======== Data supplied

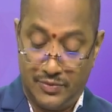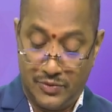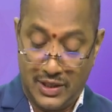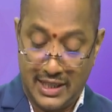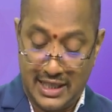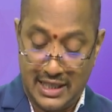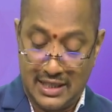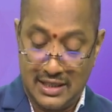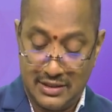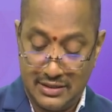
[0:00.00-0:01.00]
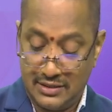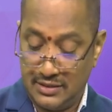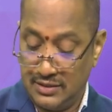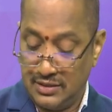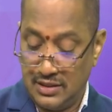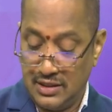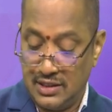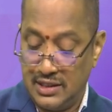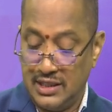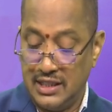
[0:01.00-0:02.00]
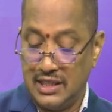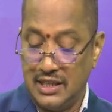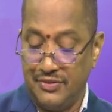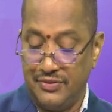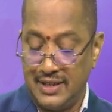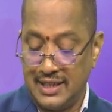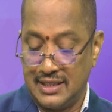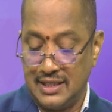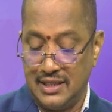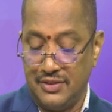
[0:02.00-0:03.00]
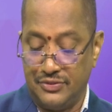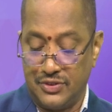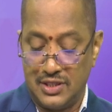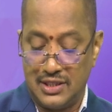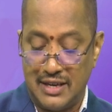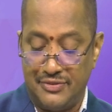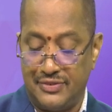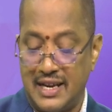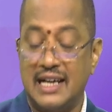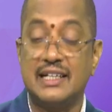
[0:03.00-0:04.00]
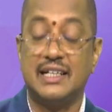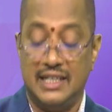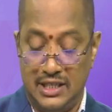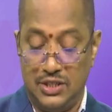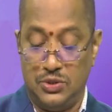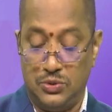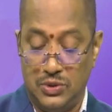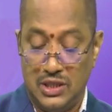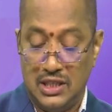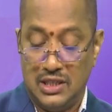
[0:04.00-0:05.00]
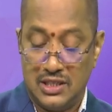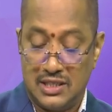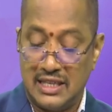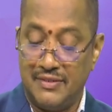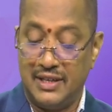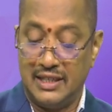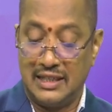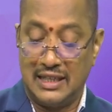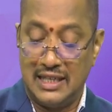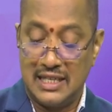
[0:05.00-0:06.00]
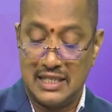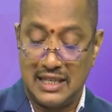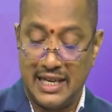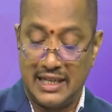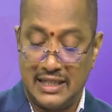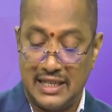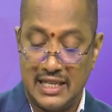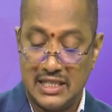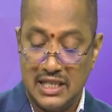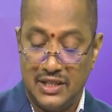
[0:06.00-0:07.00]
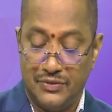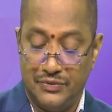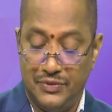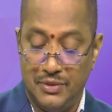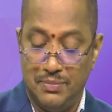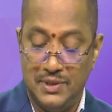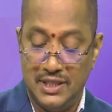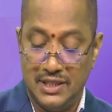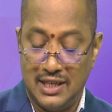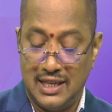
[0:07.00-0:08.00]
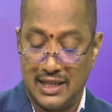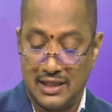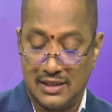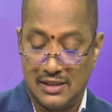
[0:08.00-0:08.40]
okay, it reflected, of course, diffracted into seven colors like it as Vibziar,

================

[Work to complete] Without the pictures, return all the records precisely as they stand.

[Response for this exercise]
[0:00.00-0:01.00]
[0:01.00-0:02.00]
[0:02.00-0:03.00]
[0:03.00-0:04.00]
[0:04.00-0:05.00]
[0:05.00-0:06.00]
[0:06.00-0:07.00]
[0:07.00-0:08.00]
[0:08.00-0:08.40]
okay, it reflected, of course, diffracted into seven colors like it as Vibziar,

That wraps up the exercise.